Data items
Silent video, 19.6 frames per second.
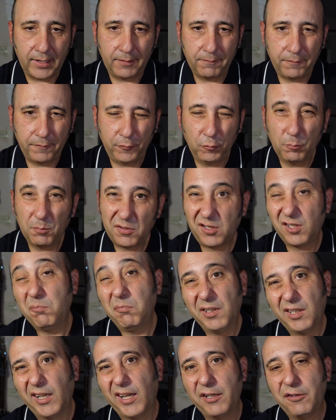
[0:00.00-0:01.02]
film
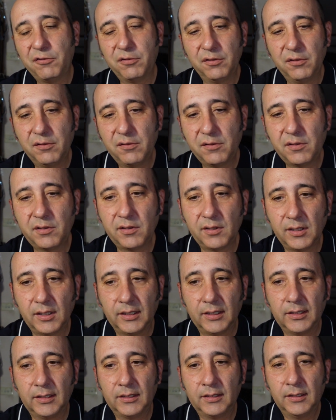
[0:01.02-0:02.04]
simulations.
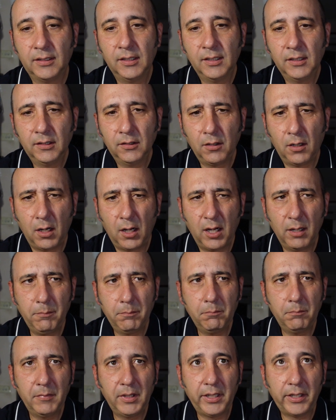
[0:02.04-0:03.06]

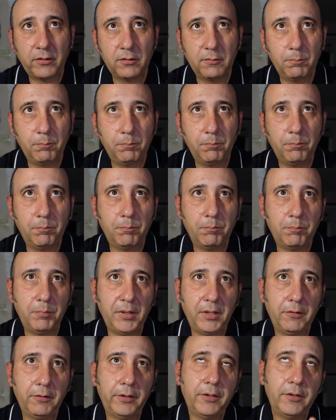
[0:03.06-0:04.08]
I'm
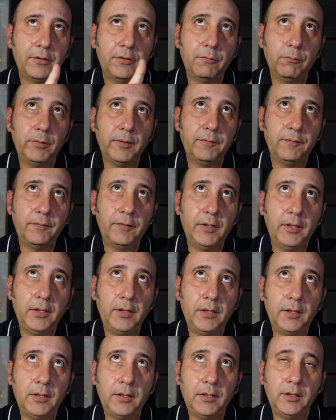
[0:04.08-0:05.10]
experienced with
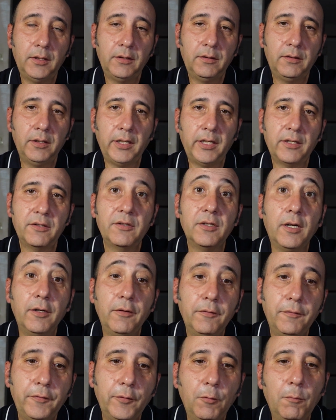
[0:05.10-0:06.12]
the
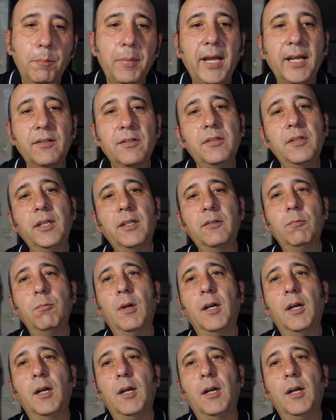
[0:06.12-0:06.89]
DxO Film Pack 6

EXERCISE DIRECTIONS: Omit the pictures and print again exactly the lines from the one with "[0:02.04-0:03.06]" through the final line of the entries, both ends included.

THE COMPLETED TASK:
[0:02.04-0:03.06]

[0:03.06-0:04.08]
I'm
[0:04.08-0:05.10]
experienced with
[0:05.10-0:06.12]
the
[0:06.12-0:06.89]
DxO Film Pack 6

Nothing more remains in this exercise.